● TASK TO CARRY OUT:
Transcribe all of the data exactly. Omit the pictures.

[[ RECORDS PROVIDED open ]]

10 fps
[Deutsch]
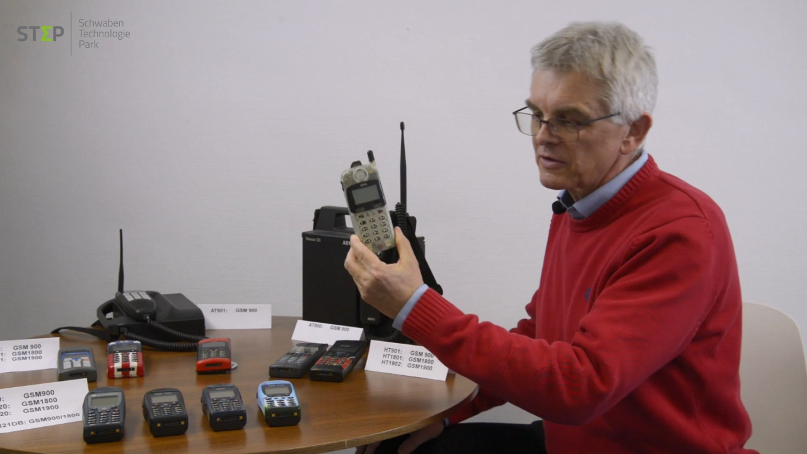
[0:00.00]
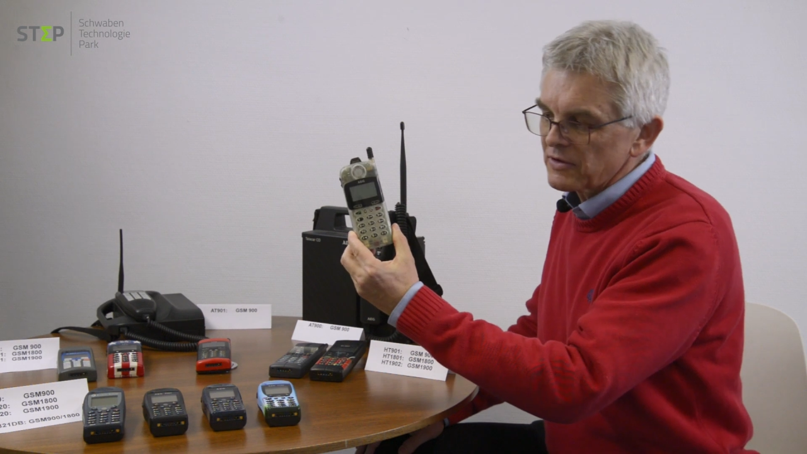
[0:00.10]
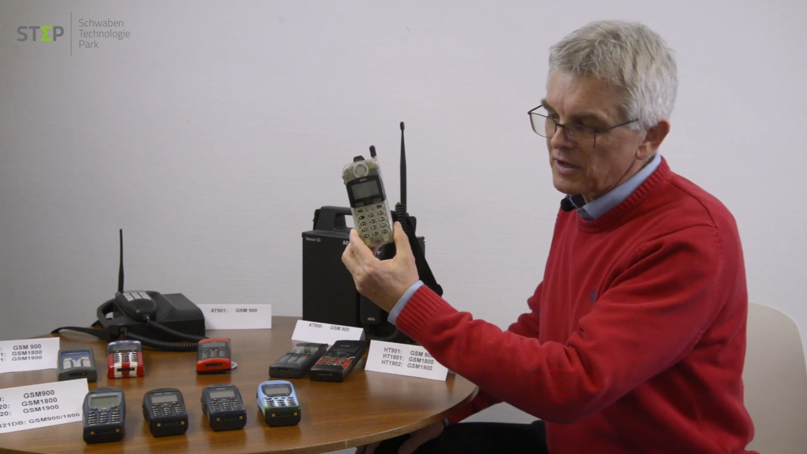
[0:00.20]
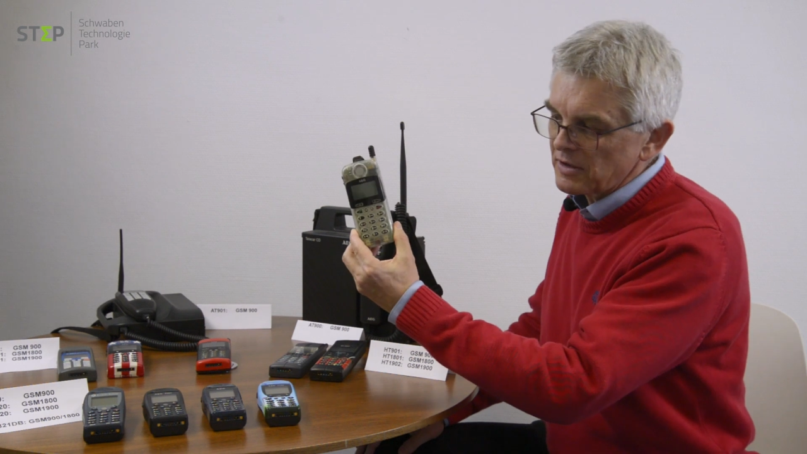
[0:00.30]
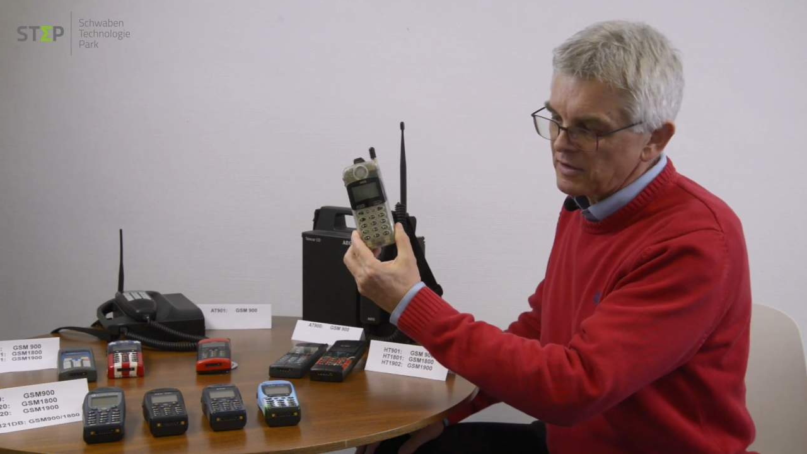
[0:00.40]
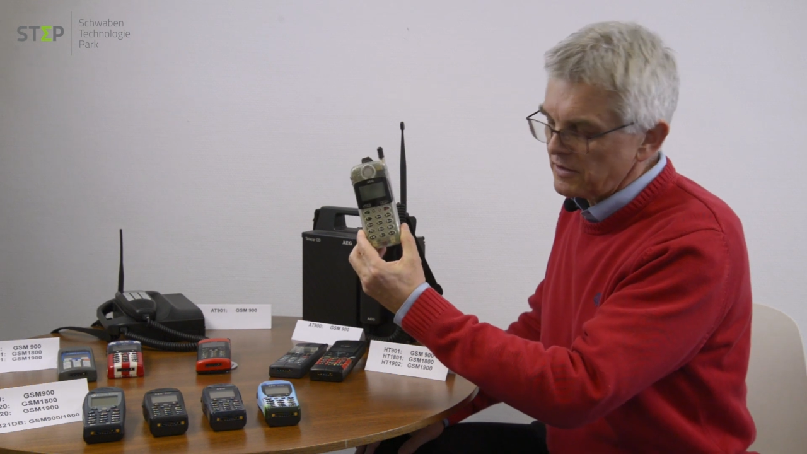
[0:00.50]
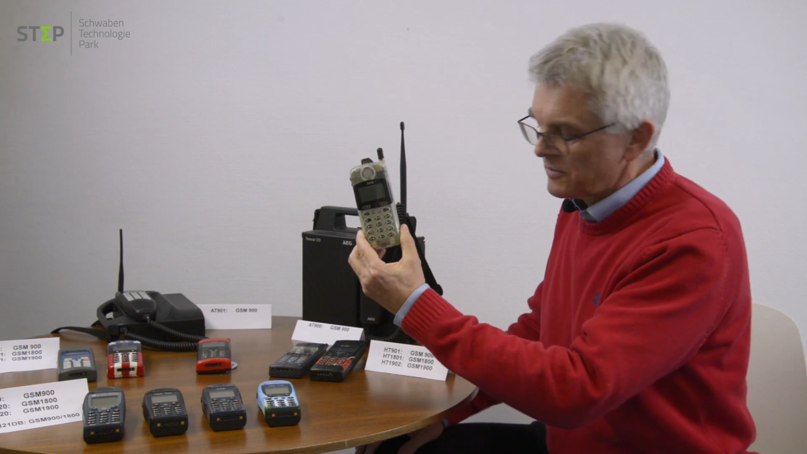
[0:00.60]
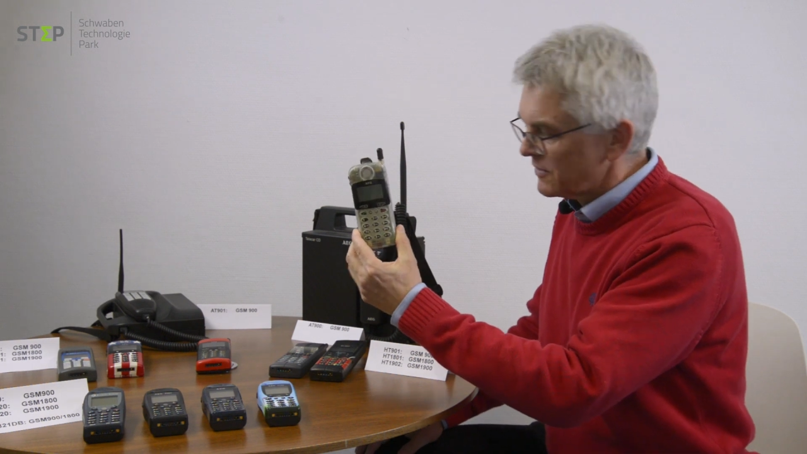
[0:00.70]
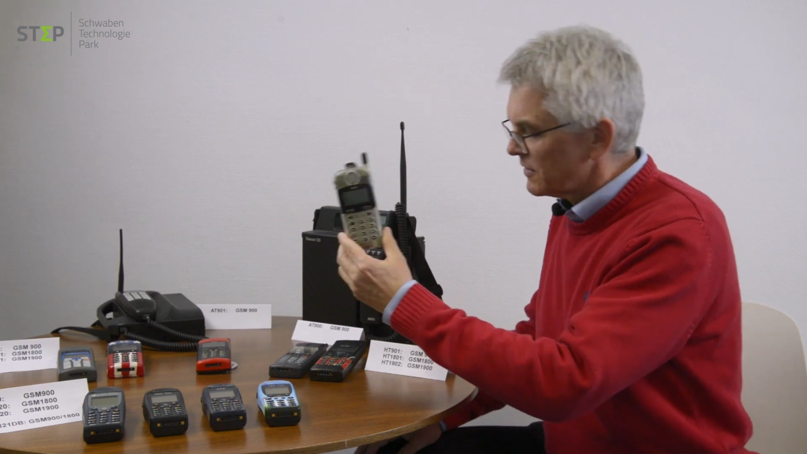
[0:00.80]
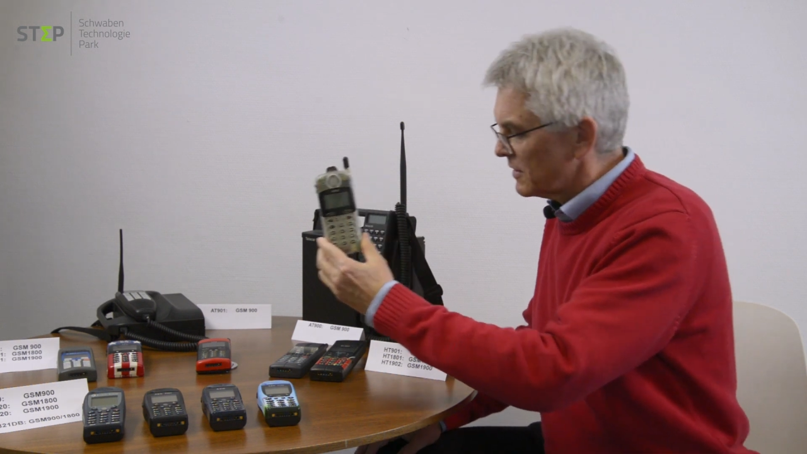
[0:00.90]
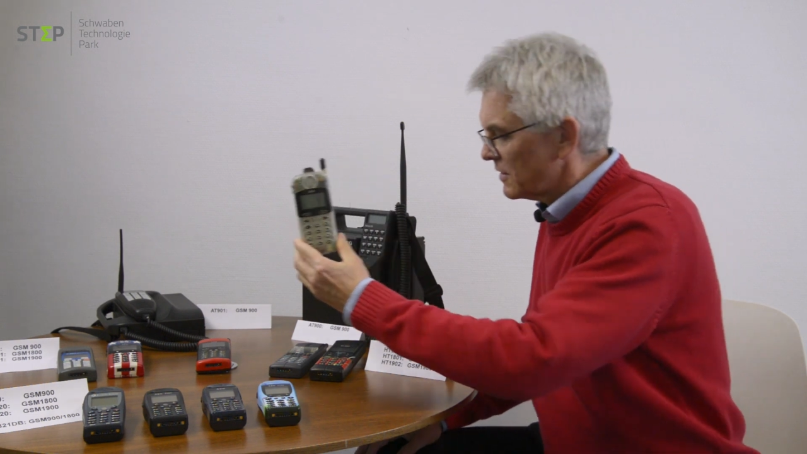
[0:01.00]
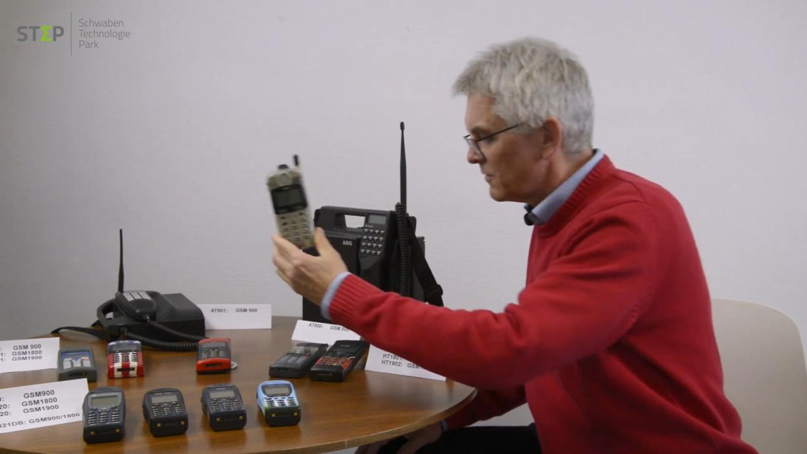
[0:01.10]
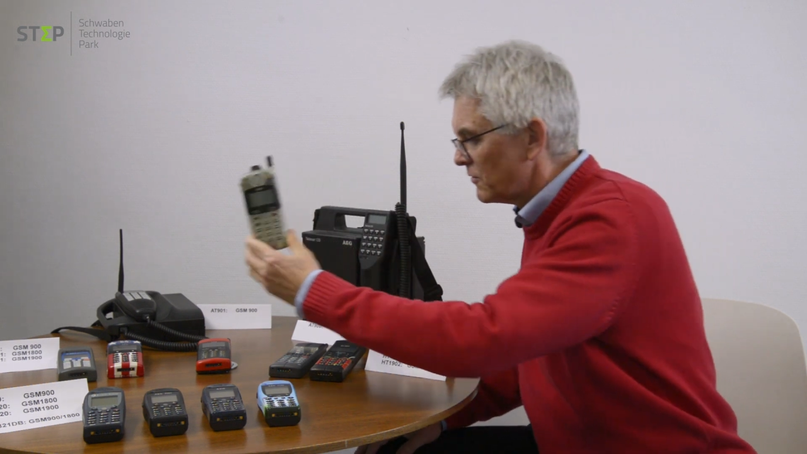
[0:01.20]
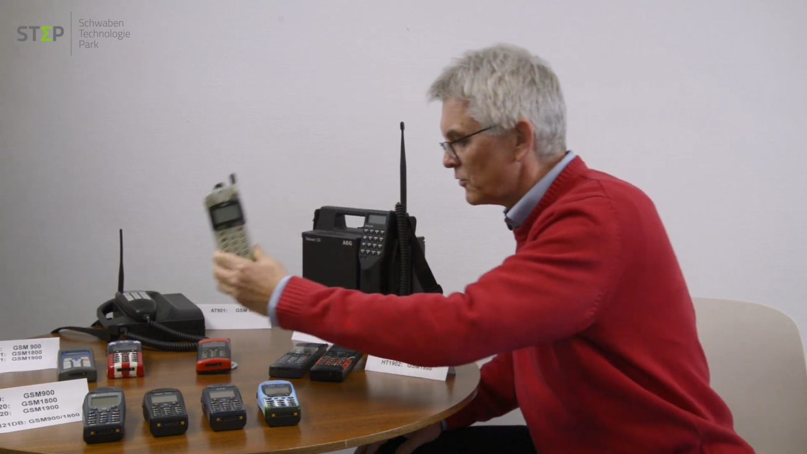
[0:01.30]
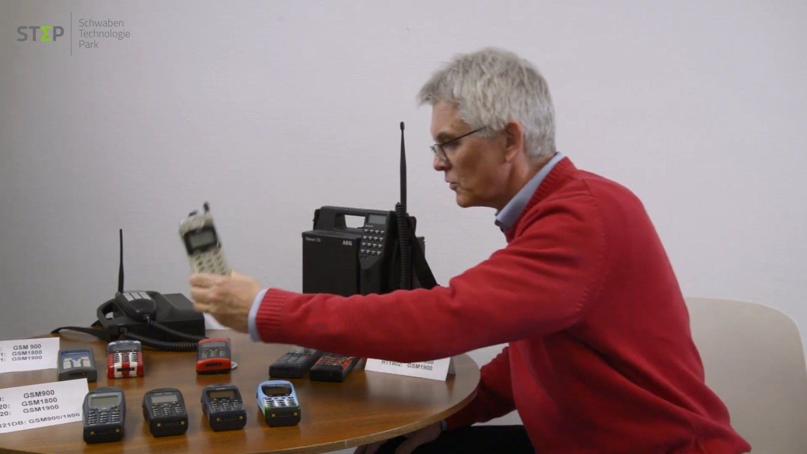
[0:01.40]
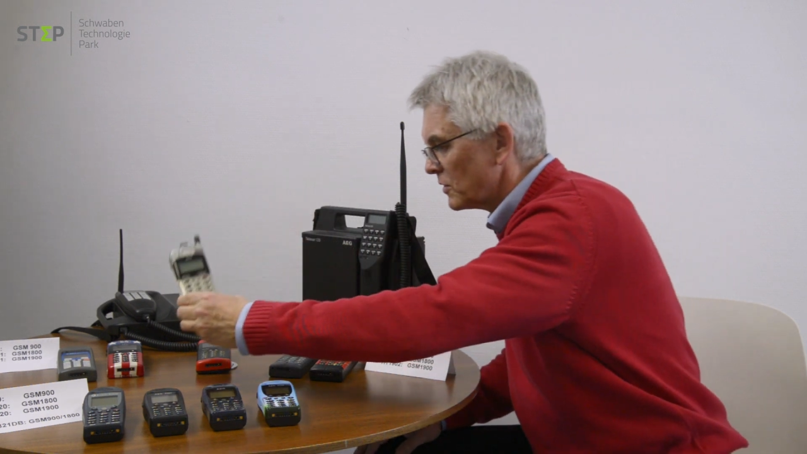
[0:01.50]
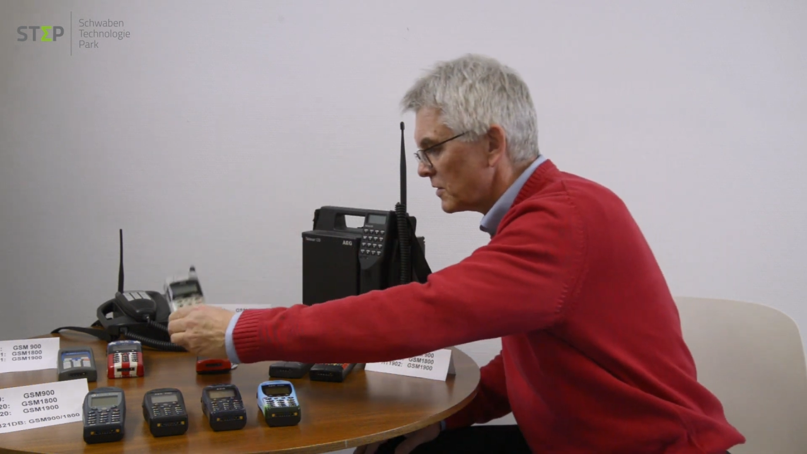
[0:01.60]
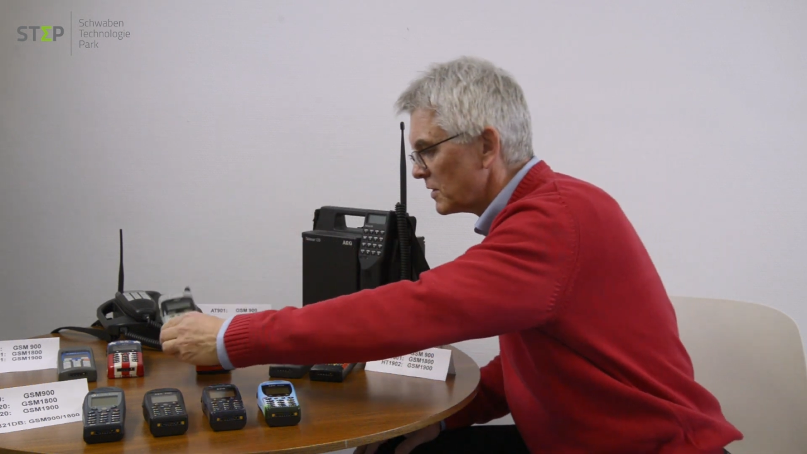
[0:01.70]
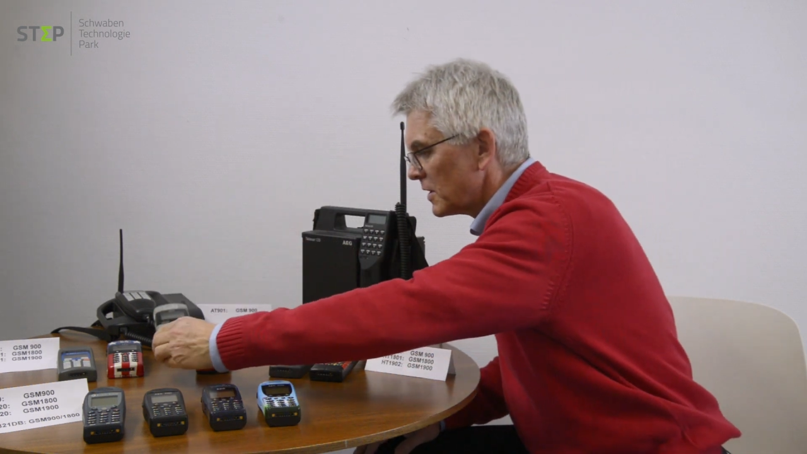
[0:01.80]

Das eine ist äh, für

[[ RECORDS PROVIDED closed ]]

● THE COMPLETED TASK:
10 fps
[Deutsch]
[0:00.00]
[0:00.10]
[0:00.20]
[0:00.30]
[0:00.40]
[0:00.50]
[0:00.60]
[0:00.70]
[0:00.80]
[0:00.90]
[0:01.00]
[0:01.10]
[0:01.20]
[0:01.30]
[0:01.40]
[0:01.50]
[0:01.60]
[0:01.70]
[0:01.80]

Das eine ist äh, für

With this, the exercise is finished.